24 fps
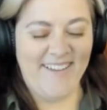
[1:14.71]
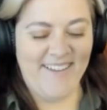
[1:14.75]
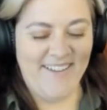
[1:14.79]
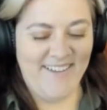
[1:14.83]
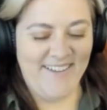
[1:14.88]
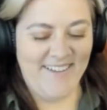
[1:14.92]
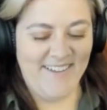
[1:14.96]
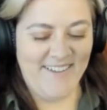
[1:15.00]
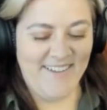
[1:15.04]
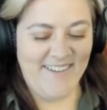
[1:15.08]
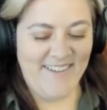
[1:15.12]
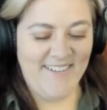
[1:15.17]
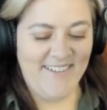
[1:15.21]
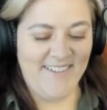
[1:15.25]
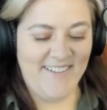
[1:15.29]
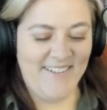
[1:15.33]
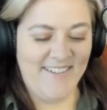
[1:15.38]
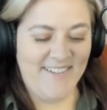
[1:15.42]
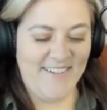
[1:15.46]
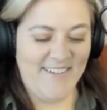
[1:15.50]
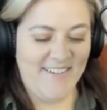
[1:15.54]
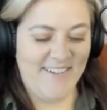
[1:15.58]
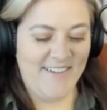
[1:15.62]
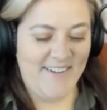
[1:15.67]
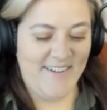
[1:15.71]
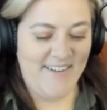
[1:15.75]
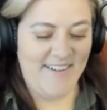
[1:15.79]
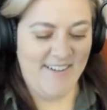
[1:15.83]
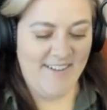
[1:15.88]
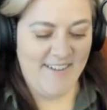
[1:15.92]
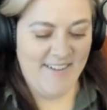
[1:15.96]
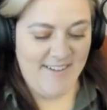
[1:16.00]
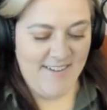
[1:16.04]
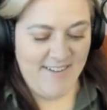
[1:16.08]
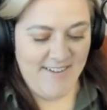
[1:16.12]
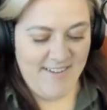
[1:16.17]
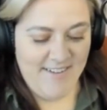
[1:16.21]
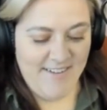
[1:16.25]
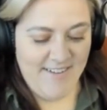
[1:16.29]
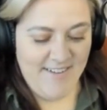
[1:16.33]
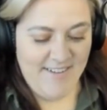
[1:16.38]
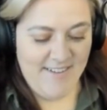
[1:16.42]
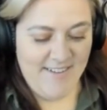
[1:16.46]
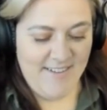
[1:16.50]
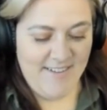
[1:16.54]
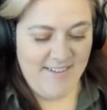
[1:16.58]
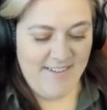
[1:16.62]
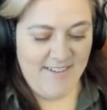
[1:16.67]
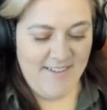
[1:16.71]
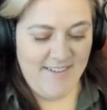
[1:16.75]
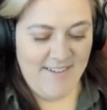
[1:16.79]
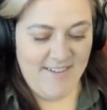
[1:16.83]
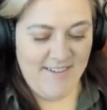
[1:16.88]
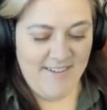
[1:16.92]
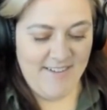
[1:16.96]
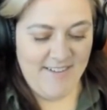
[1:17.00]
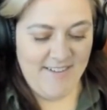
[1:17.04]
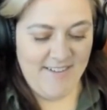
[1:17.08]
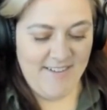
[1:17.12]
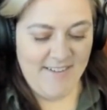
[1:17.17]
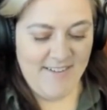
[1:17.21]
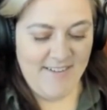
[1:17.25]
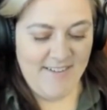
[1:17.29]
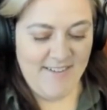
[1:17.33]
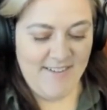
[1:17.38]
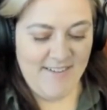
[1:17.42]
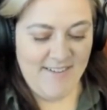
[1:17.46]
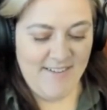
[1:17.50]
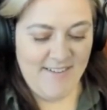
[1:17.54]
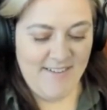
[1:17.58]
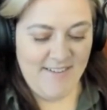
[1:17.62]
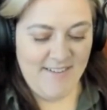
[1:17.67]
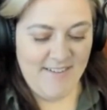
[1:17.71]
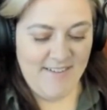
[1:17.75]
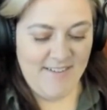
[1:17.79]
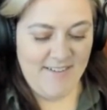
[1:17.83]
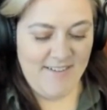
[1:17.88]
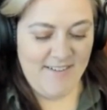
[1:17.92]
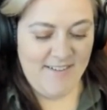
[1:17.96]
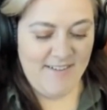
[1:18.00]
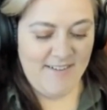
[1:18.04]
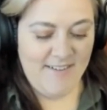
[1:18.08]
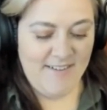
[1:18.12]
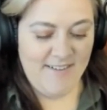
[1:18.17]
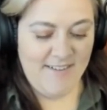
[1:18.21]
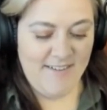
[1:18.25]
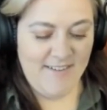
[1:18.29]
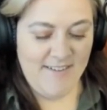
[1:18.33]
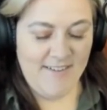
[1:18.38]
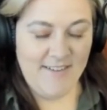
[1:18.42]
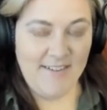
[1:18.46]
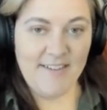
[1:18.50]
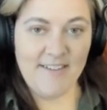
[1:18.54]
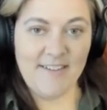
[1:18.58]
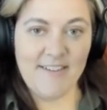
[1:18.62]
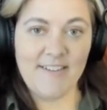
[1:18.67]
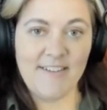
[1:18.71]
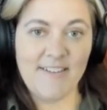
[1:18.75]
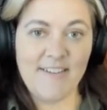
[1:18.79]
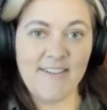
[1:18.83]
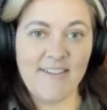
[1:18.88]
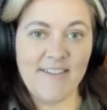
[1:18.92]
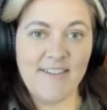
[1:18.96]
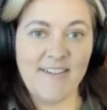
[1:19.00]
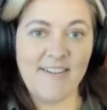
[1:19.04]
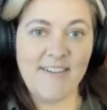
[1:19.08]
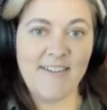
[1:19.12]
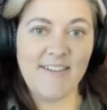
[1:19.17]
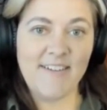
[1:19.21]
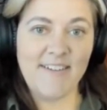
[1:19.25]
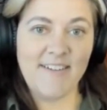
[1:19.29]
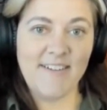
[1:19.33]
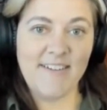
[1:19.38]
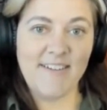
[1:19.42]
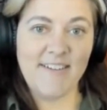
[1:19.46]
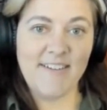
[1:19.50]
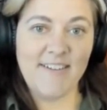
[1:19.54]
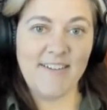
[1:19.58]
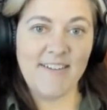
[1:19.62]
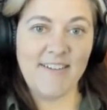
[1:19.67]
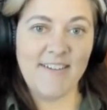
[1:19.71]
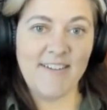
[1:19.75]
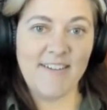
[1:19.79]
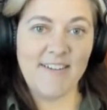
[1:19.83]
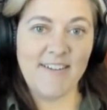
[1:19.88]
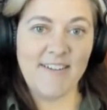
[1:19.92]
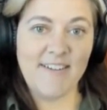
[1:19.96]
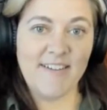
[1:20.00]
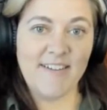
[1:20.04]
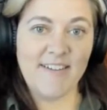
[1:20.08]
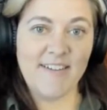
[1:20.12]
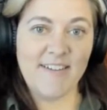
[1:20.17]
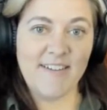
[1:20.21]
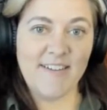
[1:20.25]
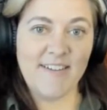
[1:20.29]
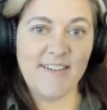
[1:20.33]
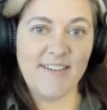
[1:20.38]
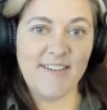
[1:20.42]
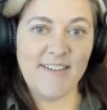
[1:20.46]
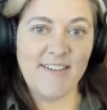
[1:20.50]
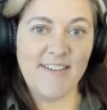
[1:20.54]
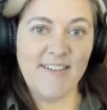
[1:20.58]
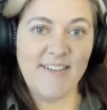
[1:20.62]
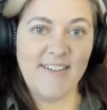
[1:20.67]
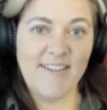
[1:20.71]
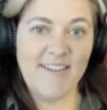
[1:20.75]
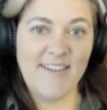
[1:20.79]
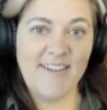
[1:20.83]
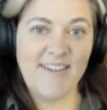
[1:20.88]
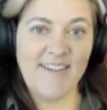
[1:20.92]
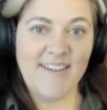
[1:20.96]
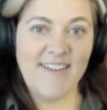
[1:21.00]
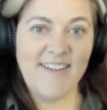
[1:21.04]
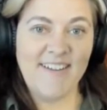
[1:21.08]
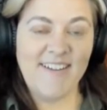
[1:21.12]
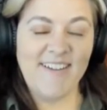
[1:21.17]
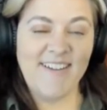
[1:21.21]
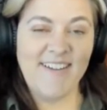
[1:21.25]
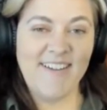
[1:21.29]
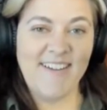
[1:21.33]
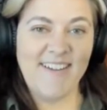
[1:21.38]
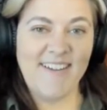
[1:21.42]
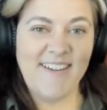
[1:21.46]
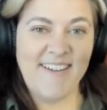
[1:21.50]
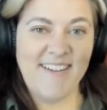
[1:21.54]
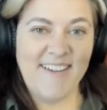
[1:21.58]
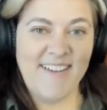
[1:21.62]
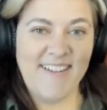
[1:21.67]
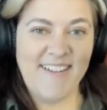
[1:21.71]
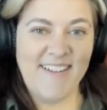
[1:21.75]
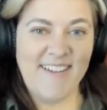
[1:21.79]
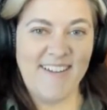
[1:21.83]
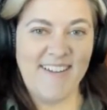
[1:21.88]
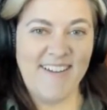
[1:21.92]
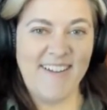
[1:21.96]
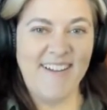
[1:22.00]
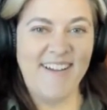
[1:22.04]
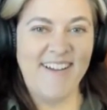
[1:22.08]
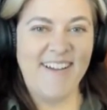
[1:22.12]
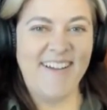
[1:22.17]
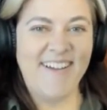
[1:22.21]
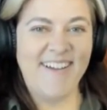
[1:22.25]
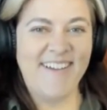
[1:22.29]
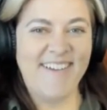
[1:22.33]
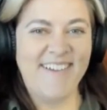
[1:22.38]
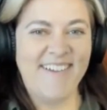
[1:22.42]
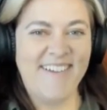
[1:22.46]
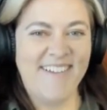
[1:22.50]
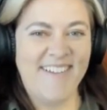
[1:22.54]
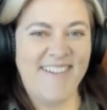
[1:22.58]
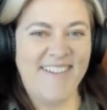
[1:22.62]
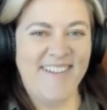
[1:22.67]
(not speaking)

○ ○ ○ ○ ○ ○ ○

### Directions
Repeat every record precisely. Any picture among them stays out of the copy.

### Completed exercise
24 fps
[1:14.71]
[1:14.75]
[1:14.79]
[1:14.83]
[1:14.88]
[1:14.92]
[1:14.96]
[1:15.00]
[1:15.04]
[1:15.08]
[1:15.12]
[1:15.17]
[1:15.21]
[1:15.25]
[1:15.29]
[1:15.33]
[1:15.38]
[1:15.42]
[1:15.46]
[1:15.50]
[1:15.54]
[1:15.58]
[1:15.62]
[1:15.67]
[1:15.71]
[1:15.75]
[1:15.79]
[1:15.83]
[1:15.88]
[1:15.92]
[1:15.96]
[1:16.00]
[1:16.04]
[1:16.08]
[1:16.12]
[1:16.17]
[1:16.21]
[1:16.25]
[1:16.29]
[1:16.33]
[1:16.38]
[1:16.42]
[1:16.46]
[1:16.50]
[1:16.54]
[1:16.58]
[1:16.62]
[1:16.67]
[1:16.71]
[1:16.75]
[1:16.79]
[1:16.83]
[1:16.88]
[1:16.92]
[1:16.96]
[1:17.00]
[1:17.04]
[1:17.08]
[1:17.12]
[1:17.17]
[1:17.21]
[1:17.25]
[1:17.29]
[1:17.33]
[1:17.38]
[1:17.42]
[1:17.46]
[1:17.50]
[1:17.54]
[1:17.58]
[1:17.62]
[1:17.67]
[1:17.71]
[1:17.75]
[1:17.79]
[1:17.83]
[1:17.88]
[1:17.92]
[1:17.96]
[1:18.00]
[1:18.04]
[1:18.08]
[1:18.12]
[1:18.17]
[1:18.21]
[1:18.25]
[1:18.29]
[1:18.33]
[1:18.38]
[1:18.42]
[1:18.46]
[1:18.50]
[1:18.54]
[1:18.58]
[1:18.62]
[1:18.67]
[1:18.71]
[1:18.75]
[1:18.79]
[1:18.83]
[1:18.88]
[1:18.92]
[1:18.96]
[1:19.00]
[1:19.04]
[1:19.08]
[1:19.12]
[1:19.17]
[1:19.21]
[1:19.25]
[1:19.29]
[1:19.33]
[1:19.38]
[1:19.42]
[1:19.46]
[1:19.50]
[1:19.54]
[1:19.58]
[1:19.62]
[1:19.67]
[1:19.71]
[1:19.75]
[1:19.79]
[1:19.83]
[1:19.88]
[1:19.92]
[1:19.96]
[1:20.00]
[1:20.04]
[1:20.08]
[1:20.12]
[1:20.17]
[1:20.21]
[1:20.25]
[1:20.29]
[1:20.33]
[1:20.38]
[1:20.42]
[1:20.46]
[1:20.50]
[1:20.54]
[1:20.58]
[1:20.62]
[1:20.67]
[1:20.71]
[1:20.75]
[1:20.79]
[1:20.83]
[1:20.88]
[1:20.92]
[1:20.96]
[1:21.00]
[1:21.04]
[1:21.08]
[1:21.12]
[1:21.17]
[1:21.21]
[1:21.25]
[1:21.29]
[1:21.33]
[1:21.38]
[1:21.42]
[1:21.46]
[1:21.50]
[1:21.54]
[1:21.58]
[1:21.62]
[1:21.67]
[1:21.71]
[1:21.75]
[1:21.79]
[1:21.83]
[1:21.88]
[1:21.92]
[1:21.96]
[1:22.00]
[1:22.04]
[1:22.08]
[1:22.12]
[1:22.17]
[1:22.21]
[1:22.25]
[1:22.29]
[1:22.33]
[1:22.38]
[1:22.42]
[1:22.46]
[1:22.50]
[1:22.54]
[1:22.58]
[1:22.62]
[1:22.67]
(not speaking)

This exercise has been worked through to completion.